FBI Monitored Socialist Rifle Association for Years, No Charges

The Truth About Guns has long tracked the federal government’s habit of pushing past constitutional limits in the name of law enforcement. Now we have another example of the FBI taking an interest in a gun-rights organisation for reasons that remain unclear and unexplained.
Cato recently received a long-delayed response to a Freedom of Information Act request that shines a light on how the Bureau has been monitoring the Socialist Rifle Association. The SRA is a left-leaning group, but it is still a firearms training and civil rights organisation. Politics aside, the Second Amendment protects every American, including people the government might not agree with.

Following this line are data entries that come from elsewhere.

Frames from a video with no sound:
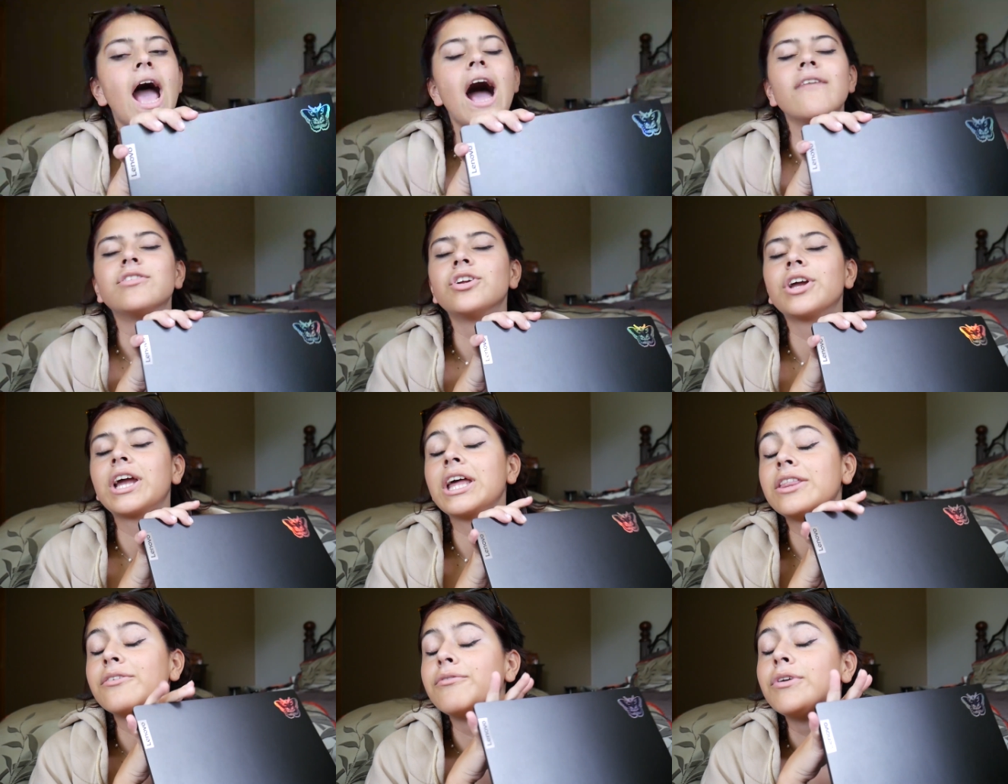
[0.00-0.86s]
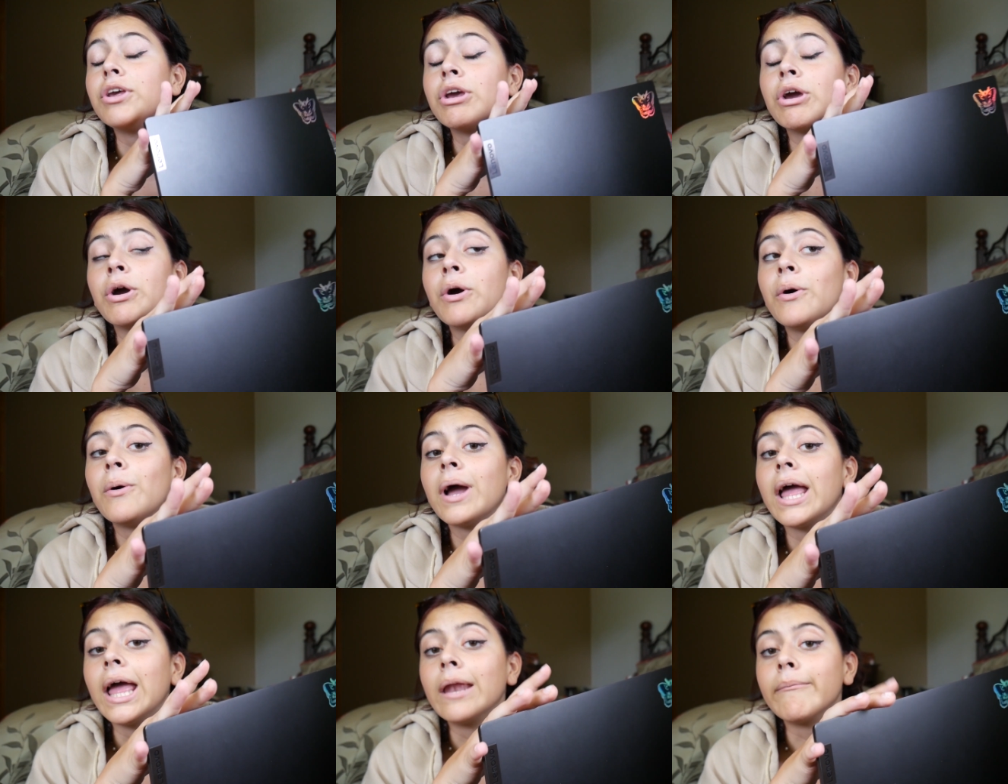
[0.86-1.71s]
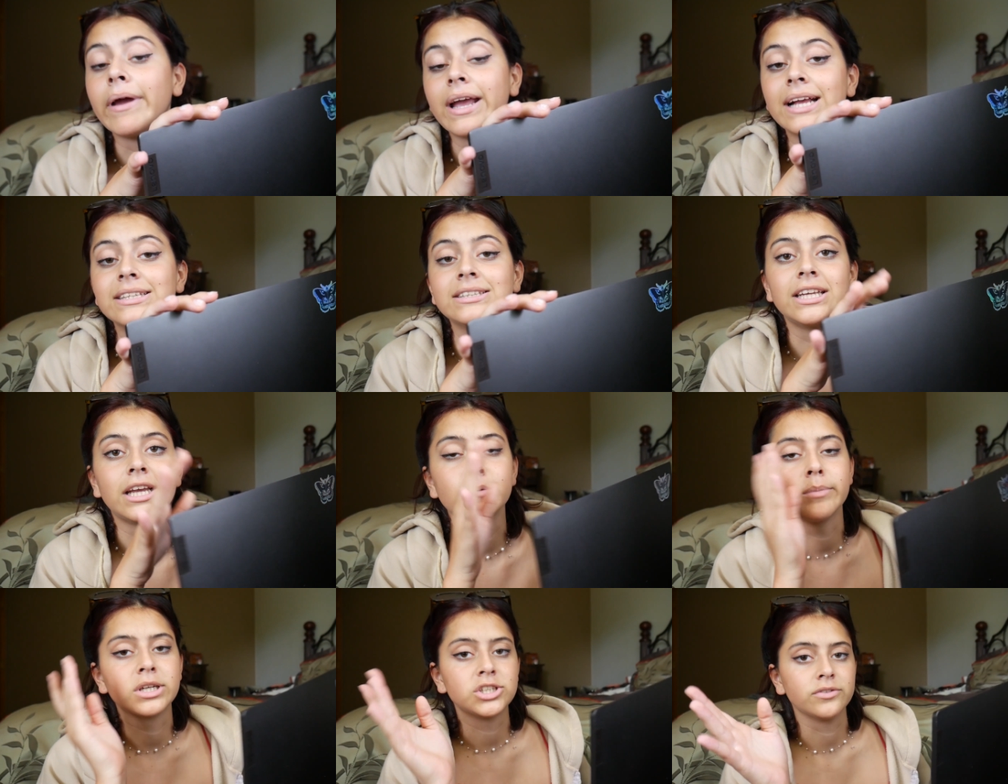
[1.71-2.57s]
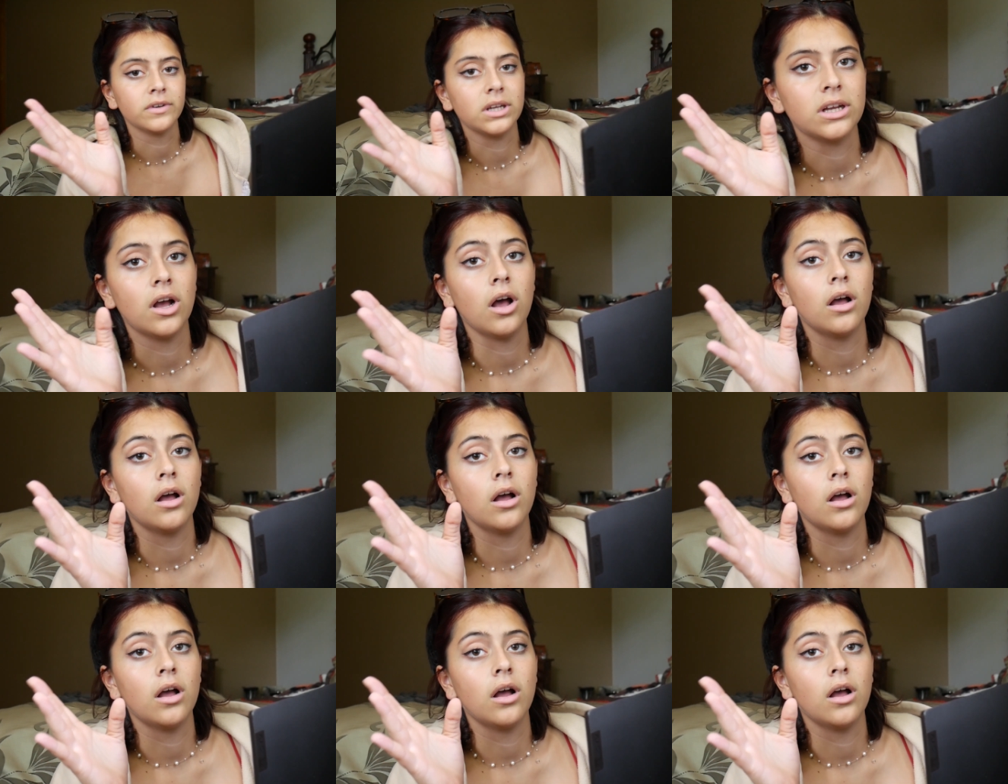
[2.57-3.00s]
After looking at the view and my cousin taking pictures, butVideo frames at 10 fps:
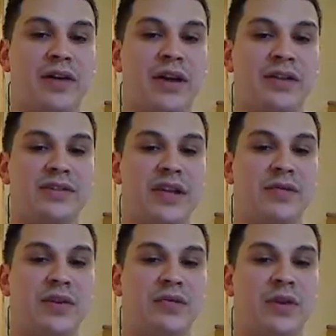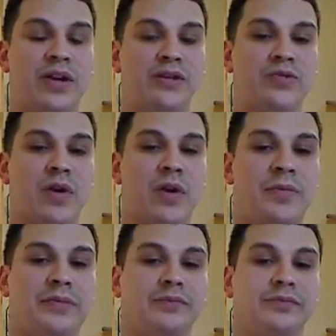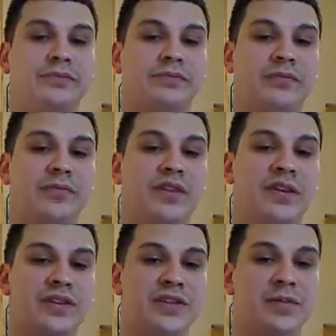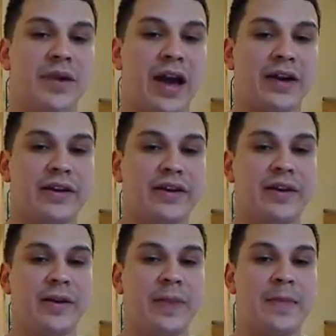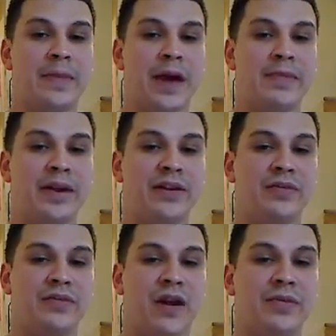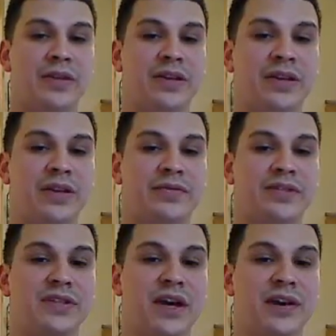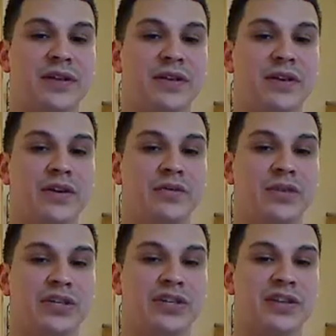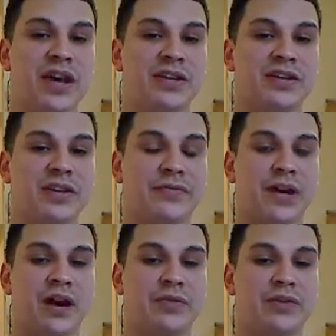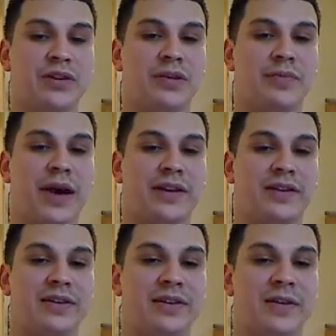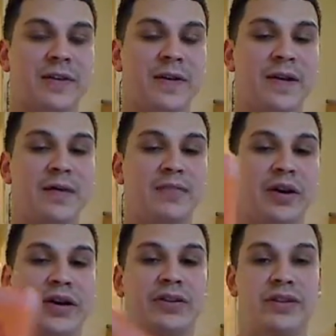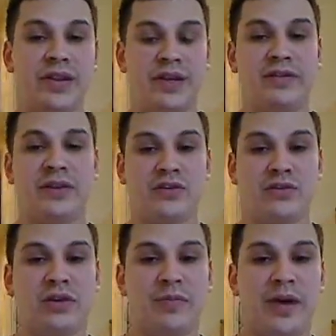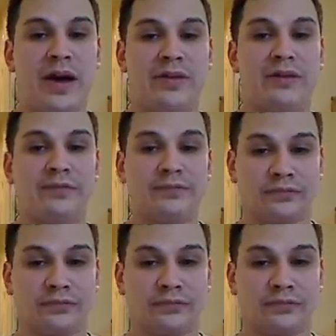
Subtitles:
and Damian Wayne is Robin. Here's the back. Batman and Robin can never die, which is nice. I forgot it was on the back of here, but they talk about it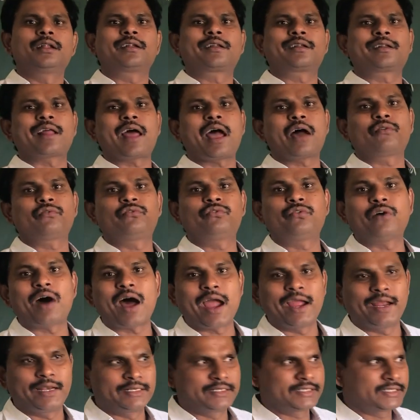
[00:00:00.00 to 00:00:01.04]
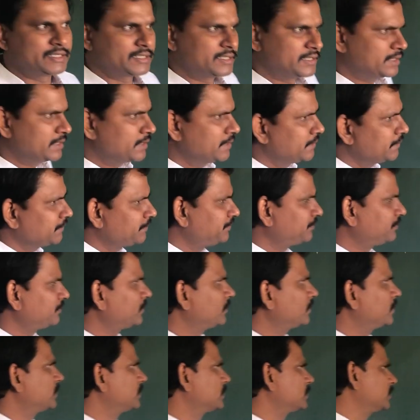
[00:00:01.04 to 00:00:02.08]
raphites.
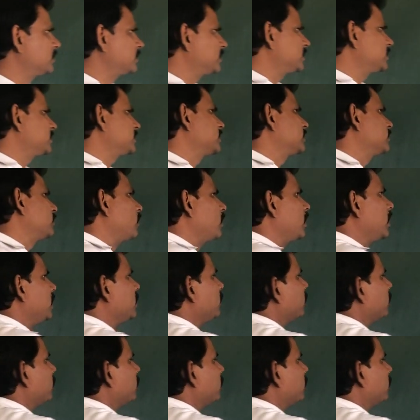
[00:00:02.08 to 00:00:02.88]
So this is onlyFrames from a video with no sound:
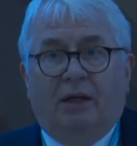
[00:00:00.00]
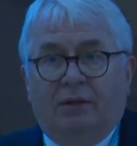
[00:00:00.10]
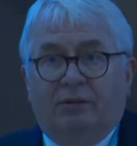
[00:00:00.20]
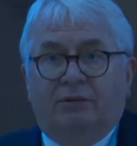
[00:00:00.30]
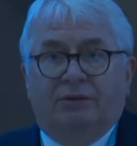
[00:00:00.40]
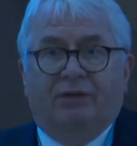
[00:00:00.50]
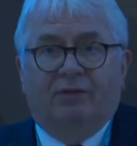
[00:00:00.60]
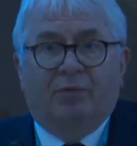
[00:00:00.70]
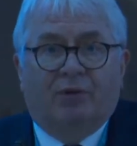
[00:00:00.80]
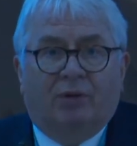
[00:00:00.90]
who's given
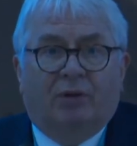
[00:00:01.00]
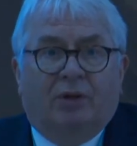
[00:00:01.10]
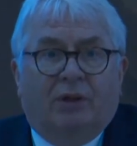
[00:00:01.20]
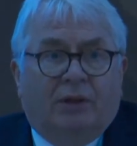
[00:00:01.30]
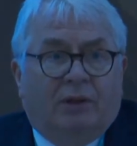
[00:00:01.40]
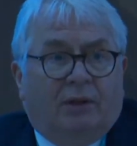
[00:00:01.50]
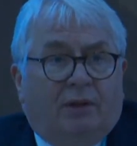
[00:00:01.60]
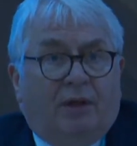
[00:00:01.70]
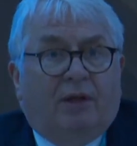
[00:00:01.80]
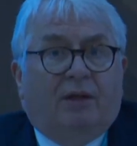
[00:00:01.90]
more
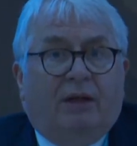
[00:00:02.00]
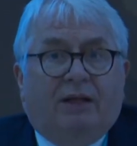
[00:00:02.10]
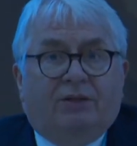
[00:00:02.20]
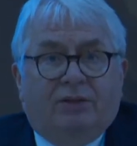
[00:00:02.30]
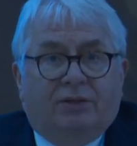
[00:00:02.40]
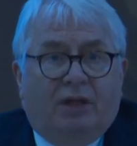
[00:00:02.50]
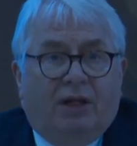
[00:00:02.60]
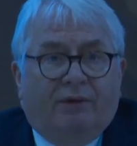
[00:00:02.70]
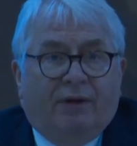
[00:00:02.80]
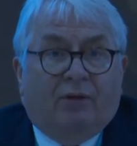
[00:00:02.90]
lectures than I've
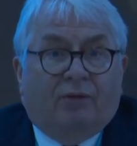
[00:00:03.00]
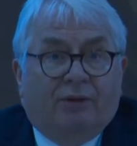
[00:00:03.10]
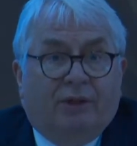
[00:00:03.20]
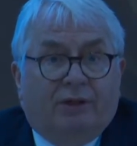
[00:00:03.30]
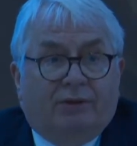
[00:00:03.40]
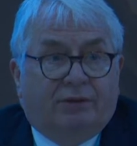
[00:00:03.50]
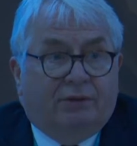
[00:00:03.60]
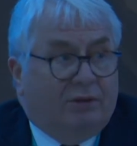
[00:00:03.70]
had hot dinners, and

Here is how it unfolded. Back in late 2020, a FOIA request was submitted asking for FBI records mentioning multiple gun groups, including the NRA, GOA, state-level gun rights organisations, the NFAC, and the SRA. After almost five years, the FBI has only produced material on four of those groups. The NRA and GOA documents dealt with closed matters. NFAC records were largely press coverage. Nothing new there.
The SRA material was different. The FBI withheld at least 180 pages related to the SRA, specifically its Omaha and Chicago chapters. That number alone suggests agents spent real time and resources digging into a group whose members openly support gun ownership and training. The Bureau also withheld audio recordings, citing exemptions for privacy and investigative techniques. That usually means one thing: someone inside the organisation was being recorded or monitored.
The letter from the FBI FOIA office also acknowledged that additional SRA records are contained in an active investigative file. Those were withheld under exemption b7A, which is used only when the Bureau claims that releasing the information would interfere with an ongoing enforcement action. In other words, the FBI says this is still an active investigation.
The only released document is dated February 17 2021. Everything necessary in it was blacked out. There is no clear reason why the FBI opened a file on these chapters. Nearly five years later, there are still no criminal charges. That raises the obvious question: why was this investigation opened in the first place?
This comes on the heels of a high-profile attempt by the Trump administration to target transgender gun owners after a few widely publicised incidents. At the time, even major gun rights groups pushed back, pointing out that the government has no authority to restrict the Second Amendment based on identity or politics. The same logic applies here. The FBI appears to be scrutinising a group that happens to sit on the other end of the political spectrum, but still exercises a constitutional right.
There is no scenario where political affiliation should determine whether a gun rights organisation finds itself under federal investigation. If there was a credible predicate, the Bureau has had years to show it. Instead, we get redactions, withheld documents, and no charges.
Congress should start asking questions. The House and Senate Judiciary Committees have the authority to demand answers about why the FBI is spending time and taxpayer money monitoring a group because its politics don’t align with the administration of the day. Federal law enforcement does not get to decide which Americans are allowed to exercise their Second Amendment rights. That applies to everyone, NRA members, GOA members, SRA members, and every law-abiding gun owner in the country.
Until we get transparency, the FBI’s treatment of the SRA looks less like law enforcement and more like political policing. TTAG will continue following the story.